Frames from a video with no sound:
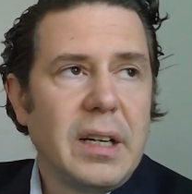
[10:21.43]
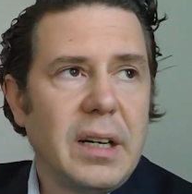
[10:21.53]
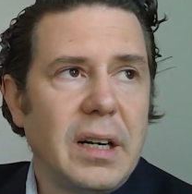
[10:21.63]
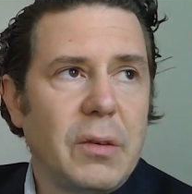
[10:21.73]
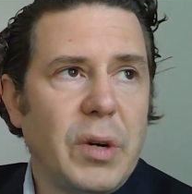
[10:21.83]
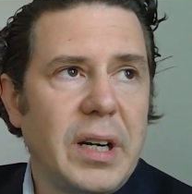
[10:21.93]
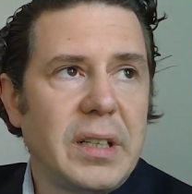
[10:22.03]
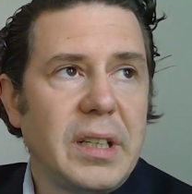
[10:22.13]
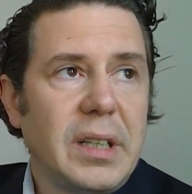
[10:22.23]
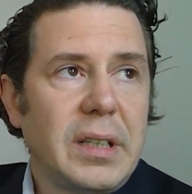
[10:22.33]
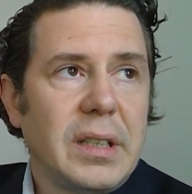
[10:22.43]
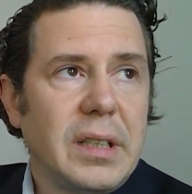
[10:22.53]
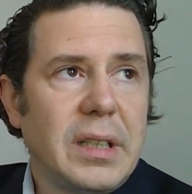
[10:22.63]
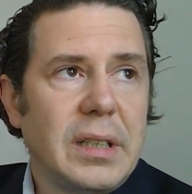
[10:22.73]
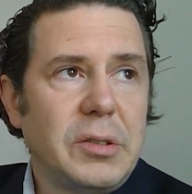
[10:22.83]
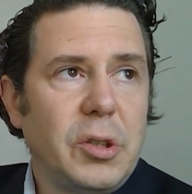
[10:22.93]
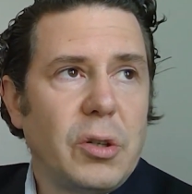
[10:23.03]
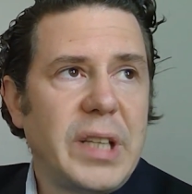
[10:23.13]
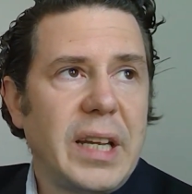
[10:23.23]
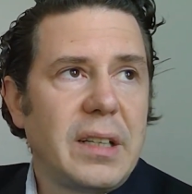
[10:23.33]
where
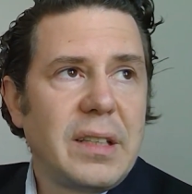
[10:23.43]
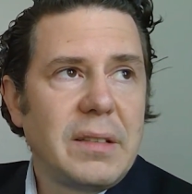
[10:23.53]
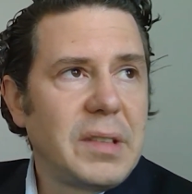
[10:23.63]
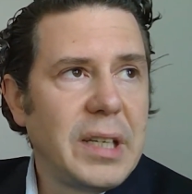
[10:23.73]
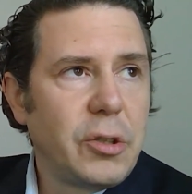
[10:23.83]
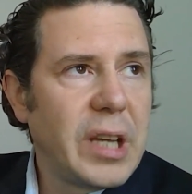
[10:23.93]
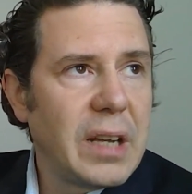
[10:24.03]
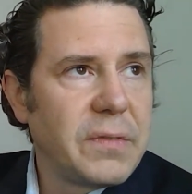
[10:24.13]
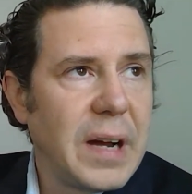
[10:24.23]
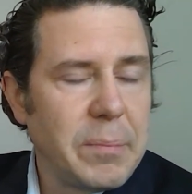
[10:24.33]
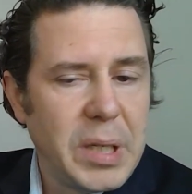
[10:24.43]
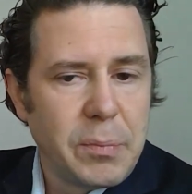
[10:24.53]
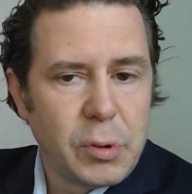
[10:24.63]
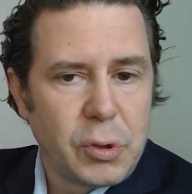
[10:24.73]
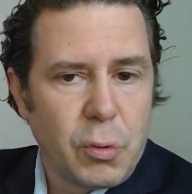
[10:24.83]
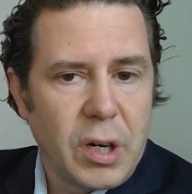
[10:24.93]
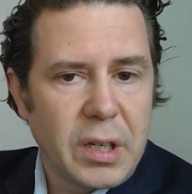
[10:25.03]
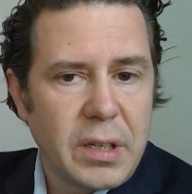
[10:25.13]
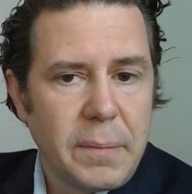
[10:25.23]
you can't find people to work.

Activity:
The data above should be repeated in full and exactly, with no pictures carried over.

Answer for the task:
Frames from a video with no sound:
[10:21.43]
[10:21.53]
[10:21.63]
[10:21.73]
[10:21.83]
[10:21.93]
[10:22.03]
[10:22.13]
[10:22.23]
[10:22.33]
[10:22.43]
[10:22.53]
[10:22.63]
[10:22.73]
[10:22.83]
[10:22.93]
[10:23.03]
[10:23.13]
[10:23.23]
[10:23.33]
where
[10:23.43]
[10:23.53]
[10:23.63]
[10:23.73]
[10:23.83]
[10:23.93]
[10:24.03]
[10:24.13]
[10:24.23]
[10:24.33]
[10:24.43]
[10:24.53]
[10:24.63]
[10:24.73]
[10:24.83]
[10:24.93]
[10:25.03]
[10:25.13]
[10:25.23]
you can't find people to work.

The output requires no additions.